Genome editing HLA alleles for a pilot immunocompatible hESC line in a Chinese hESC bank for cell therapies

  • Cell Prolif. 2023 May 17;e13471. doi: 10.1111/cpr.13471.
Tian-Tian Ji 1 2 Shuai-Shuai Niu 1 3 4 5 Ming-Hui Fang 6 7 Ling-Xue Xu 1 2 3 8 Xin Wang 1 2 8 Jun Zou 6 7 Fei Xu 6 7 Meng Zhang 6 7 Rui Niu 1 2 Jun Wu 1 3 4 5 Lei Wang 1 3 4 5 Zhi-Kun Li 1 4 5 Yong-Guang Yang 6 7 Jie Hao 1 2 3 4 5 Wei Li 1 2 4 5 Zheng Hu 6 7 Qi Zhou 1 2 3 4 5
Affiliations

Affiliations

  • 1 State Key Laboratory of Stem Cell and Reproductive Biology, Institute of Zoology, Chinese Academy of Sciences, Beijing, China.

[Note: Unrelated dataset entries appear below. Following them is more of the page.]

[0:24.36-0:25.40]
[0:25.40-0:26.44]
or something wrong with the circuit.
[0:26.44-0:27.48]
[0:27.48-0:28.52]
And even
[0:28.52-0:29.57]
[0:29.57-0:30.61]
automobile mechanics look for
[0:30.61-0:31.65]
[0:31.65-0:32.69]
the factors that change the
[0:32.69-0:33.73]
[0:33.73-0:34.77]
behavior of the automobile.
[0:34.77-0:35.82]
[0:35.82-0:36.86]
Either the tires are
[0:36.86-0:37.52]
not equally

  • 2 University of Chinese Academy of Sciences, Beijing, China.
  • 3 National Stem Cell Resource Center, Institute of Zoology, Chinese Academy of Sciences, Beijing, China.

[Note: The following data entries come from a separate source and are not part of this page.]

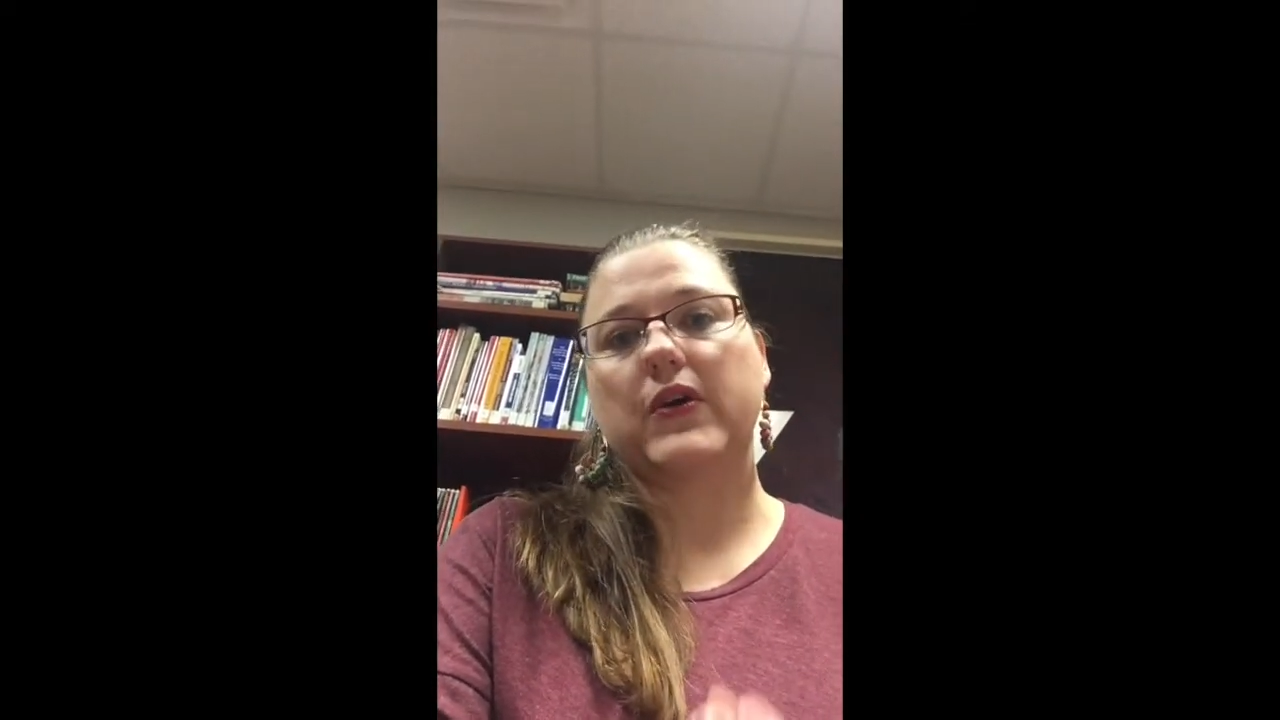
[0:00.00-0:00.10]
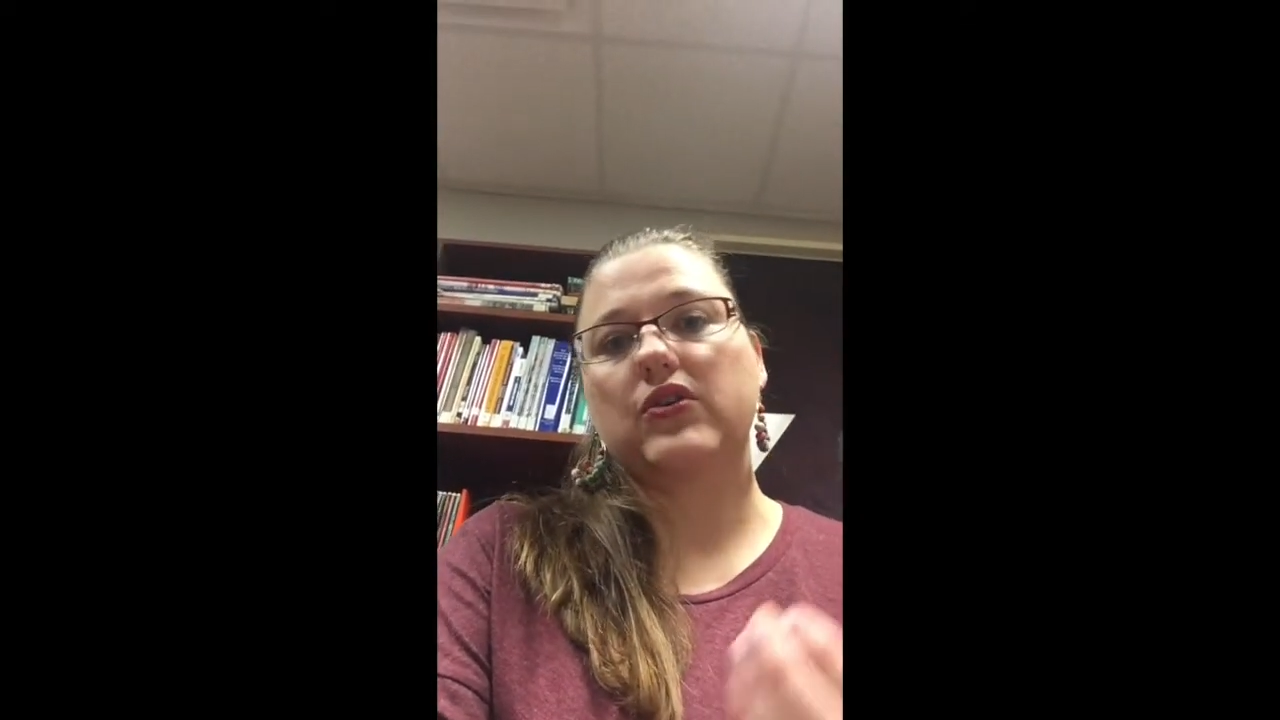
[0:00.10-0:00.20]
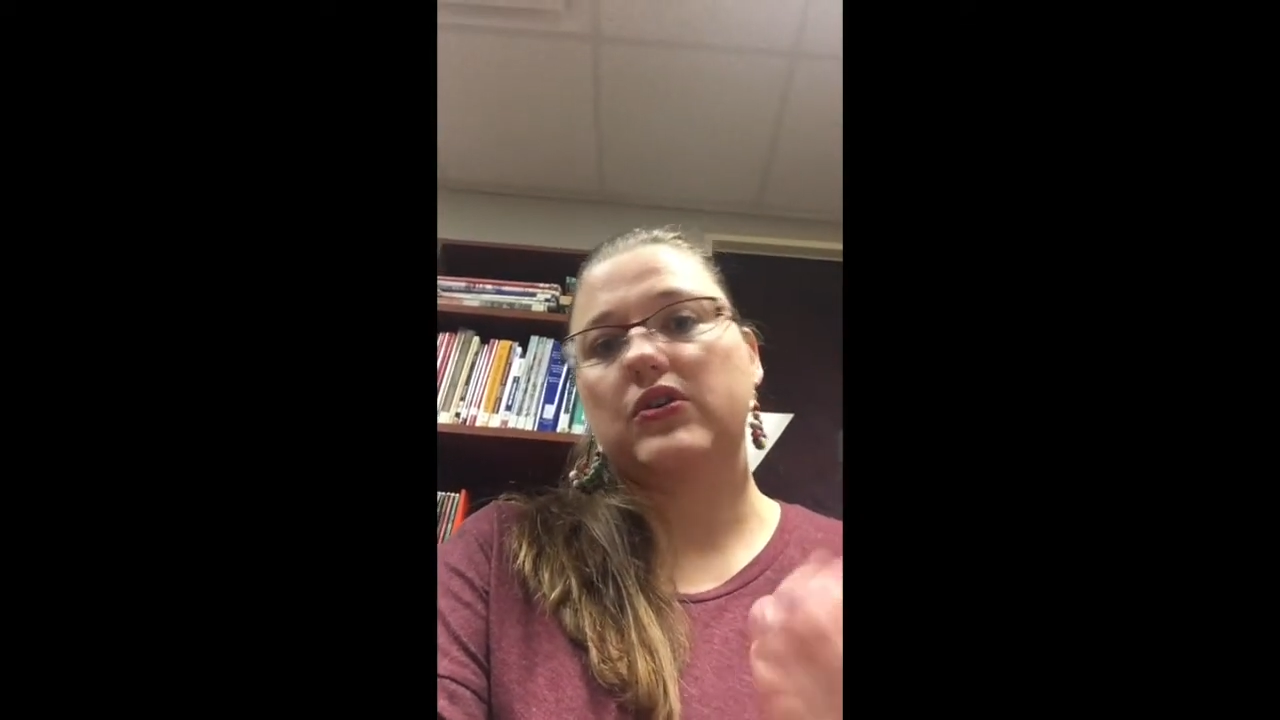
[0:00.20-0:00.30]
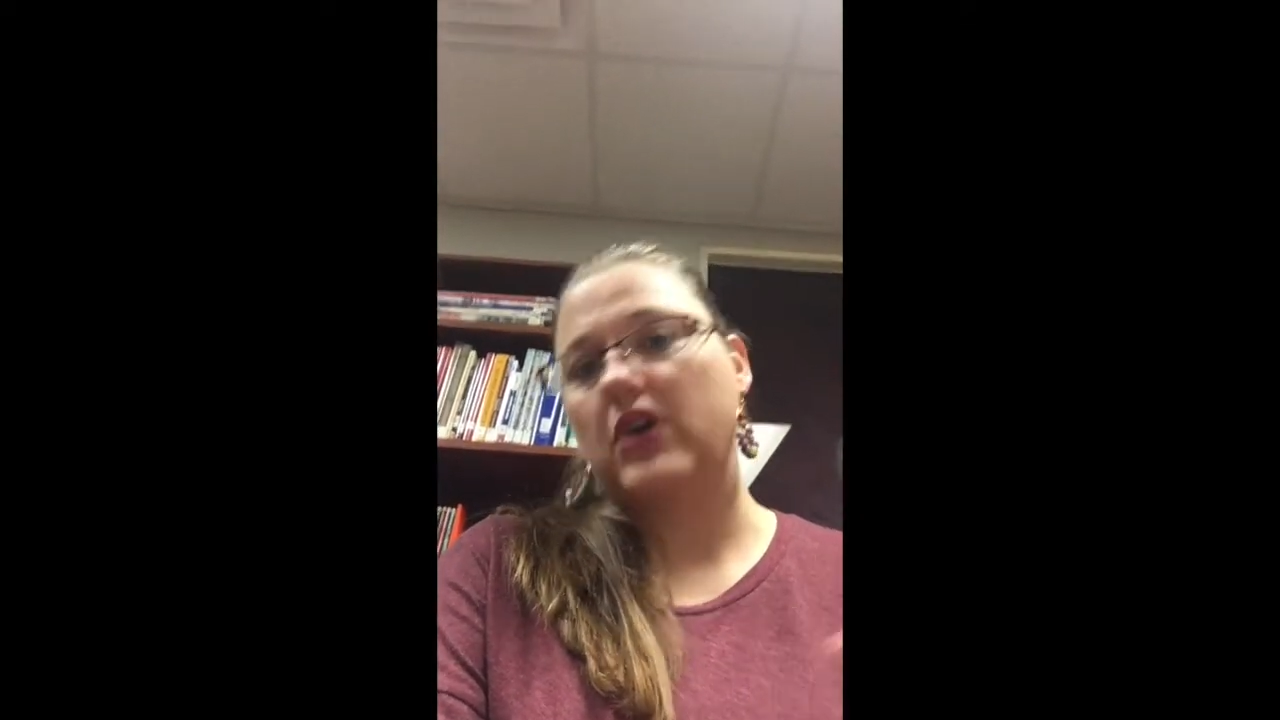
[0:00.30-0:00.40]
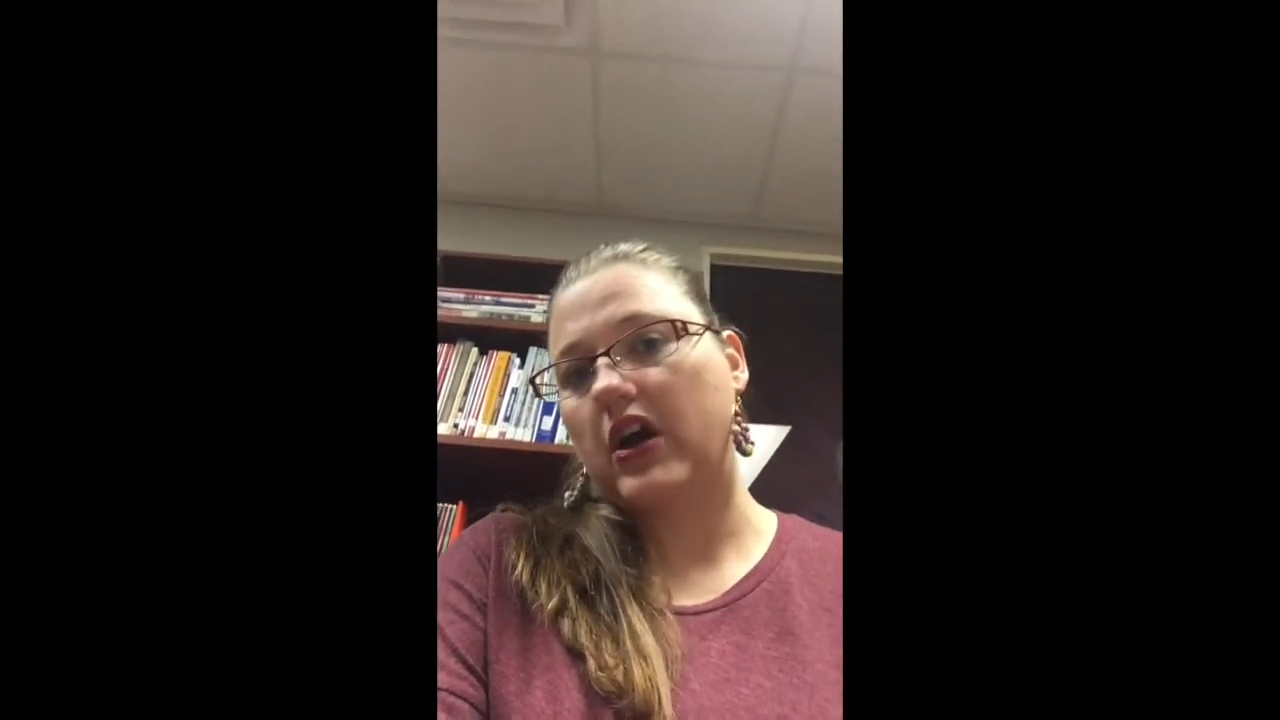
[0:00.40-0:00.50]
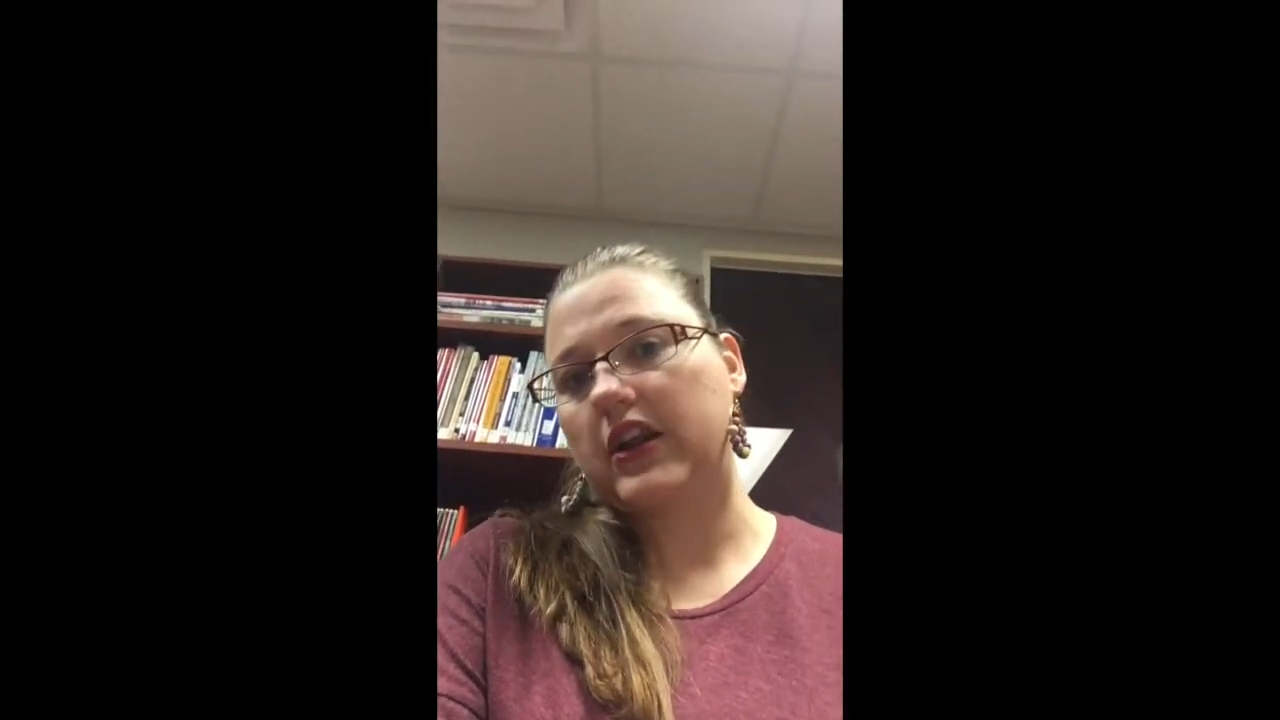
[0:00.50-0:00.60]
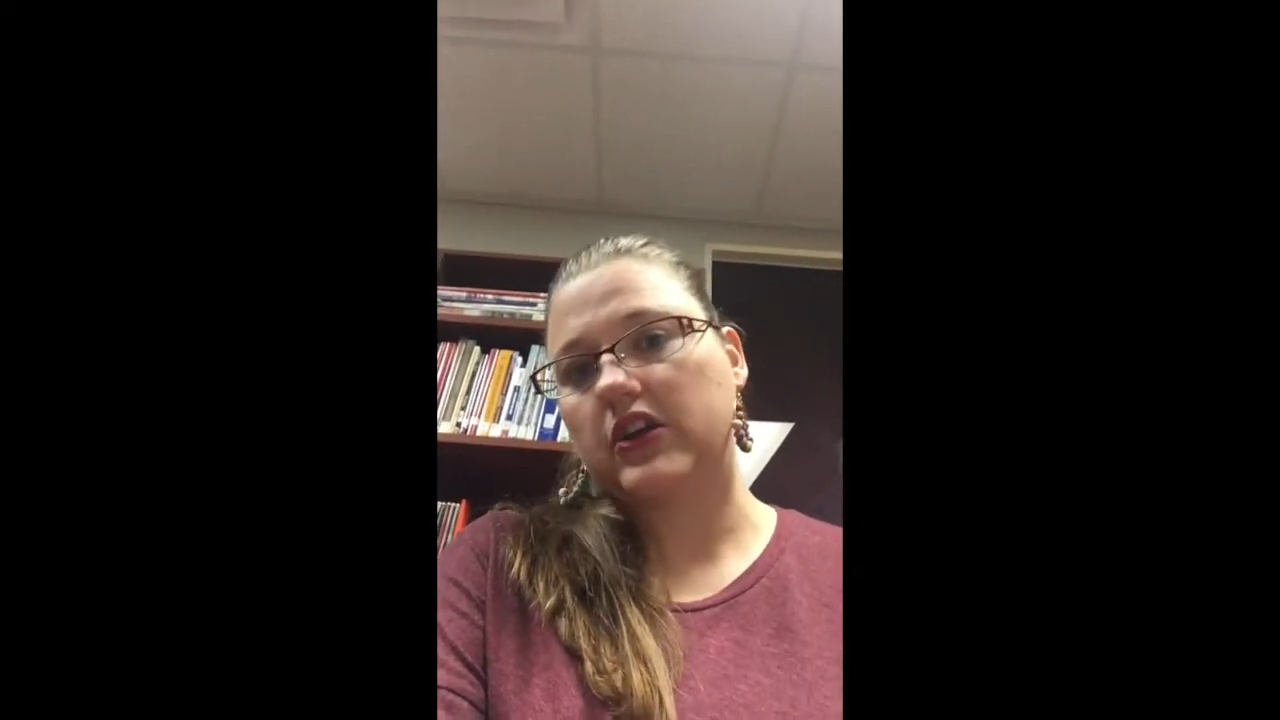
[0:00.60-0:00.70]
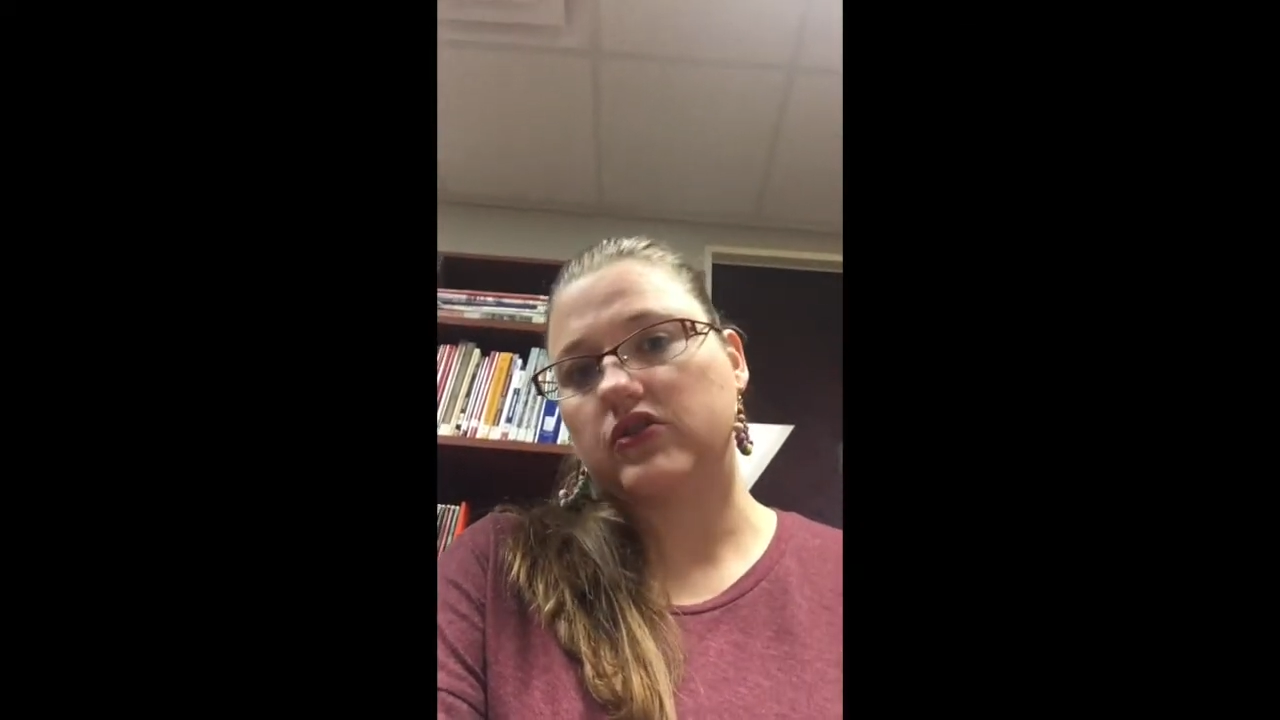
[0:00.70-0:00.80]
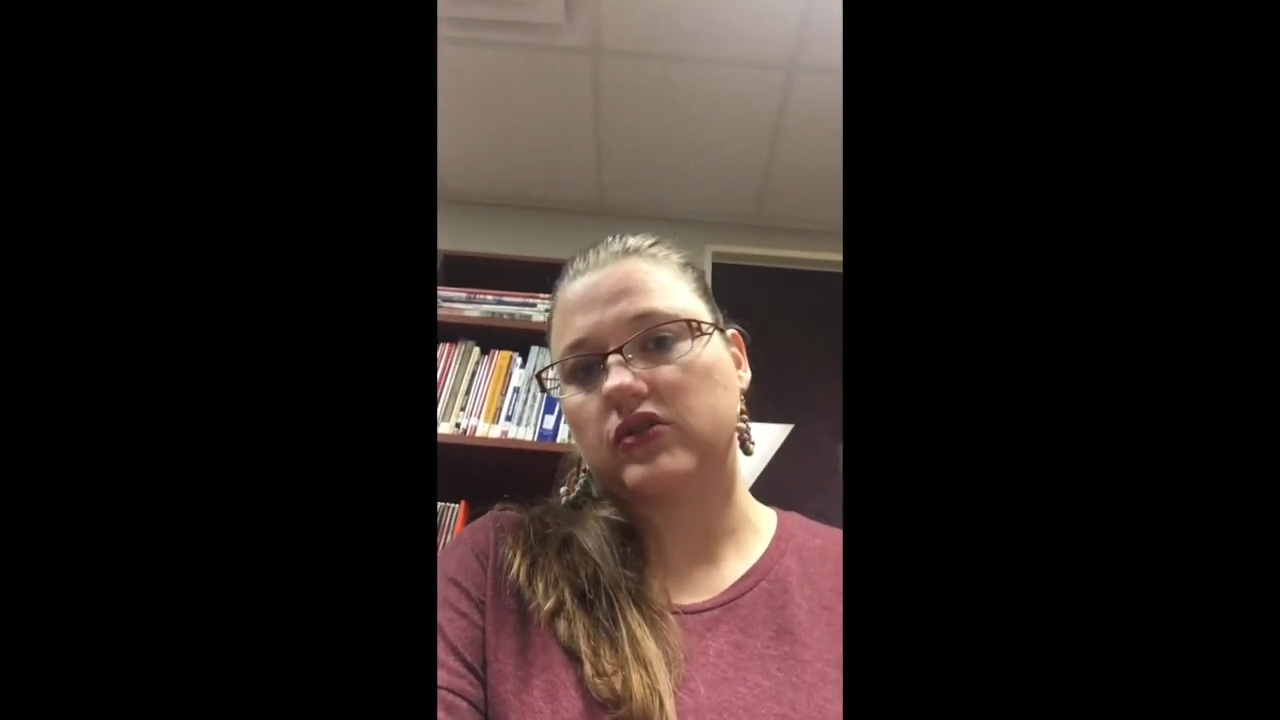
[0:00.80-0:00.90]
whether or not a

  • 4 Beijing Institute for Stem Cell and Regenerative Medicine, Beijing, China.
  • 5 Institute for Stem Cell and Regenerative Medicine, Chinese Academy of Sciences, Beijing, China.

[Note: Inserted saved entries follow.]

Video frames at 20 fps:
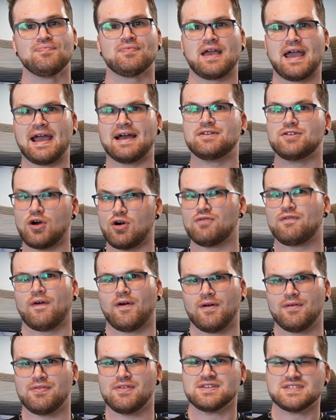and
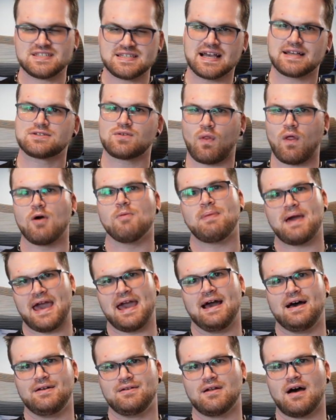over the
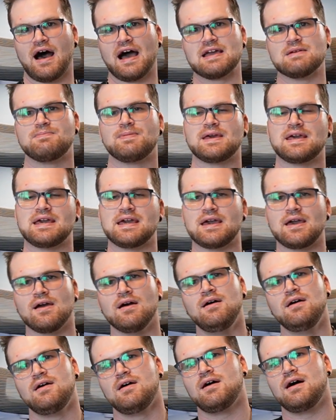6LoWPAN IP
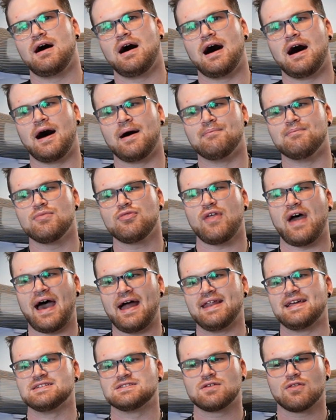
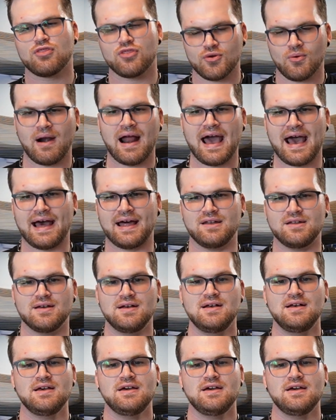that is Thread.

  • 6 Key Laboratory of Organ Regeneration & Transplantation of Ministry of Education, The First Hospital of Jilin University, Jilin, China.
  • 7 National-Local Joint Engineering Laboratory of Animal Models for Human Diseases, Jilin, China.
  • 8 Savaid Medical School, University of Chinese Academy of Sciences, Beijing, China.
Abstract

Robust allogeneic immune reactions after transplantation impede the translational pace of human embryonic stem cells (hESCs)-based therapies. Selective genetic editing of human leucocyte antigen (HLA) molecules has been proposed to generate hESCs with immunocompatibility, which, however, has not been specifically designed for the Chinese population yet. Herein, we explored the possibility of customizing immunocompatible hESCs based on Chinese HLA typing characteristics. We generated an immunocompatible hESC line by disrupting HLA-B, HLA-C, and CIITA genes while retaining HLA-A*11:01 (HLA-A*11:01-retained, HLA-A11R ), which covers ~21% of the Chinese population. The immunocompatibility of HLA-A11R hESCs was verified by in vitro co-culture and confirmed in humanized mice with established human immunity. Moreover, we precisely knocked an inducible caspase-9 suicide cassette into HLA-A11R hESCs (iC9-HLA-A11R ) to promote safety. Compared with wide-type hESCs, HLA-A11R hESC-derived endothelial cells elicited much weaker immune responses to human HLA-A11+ T cells, while maintaining HLA-I molecule-mediated inhibitory signals to natural killer (NK) cells. Additionally, iC9-HLA-A11R hESCs could be induced to undergo Apoptosis efficiently by AP1903. Both cell lines displayed genomic integrity and low risks of off-target effects. In conclusion, we customized a pilot immunocompatible hESC cell line based on Chinese HLA typing characteristics with safety insurance. This approach provides a basis for establishment of a universal HLA-AR bank of hESCs covering broad populations worldwide and may speed up the clinical application of hESC-based therapies.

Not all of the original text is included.